> [EXERCISE OBJECTIVE]: Could every line below be written out exactly as it appears?

[DATA LISTING — start]

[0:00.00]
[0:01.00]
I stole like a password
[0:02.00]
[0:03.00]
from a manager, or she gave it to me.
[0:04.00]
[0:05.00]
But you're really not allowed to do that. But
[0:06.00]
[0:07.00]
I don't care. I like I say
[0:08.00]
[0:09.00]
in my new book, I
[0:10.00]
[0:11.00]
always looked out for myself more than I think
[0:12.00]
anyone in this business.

[DATA LISTING — finish]

> [FINISHED EXERCISE]:
[0:00.00]
[0:01.00]
I stole like a password
[0:02.00]
[0:03.00]
from a manager, or she gave it to me.
[0:04.00]
[0:05.00]
But you're really not allowed to do that. But
[0:06.00]
[0:07.00]
I don't care. I like I say
[0:08.00]
[0:09.00]
in my new book, I
[0:10.00]
[0:11.00]
always looked out for myself more than I think
[0:12.00]
anyone in this business.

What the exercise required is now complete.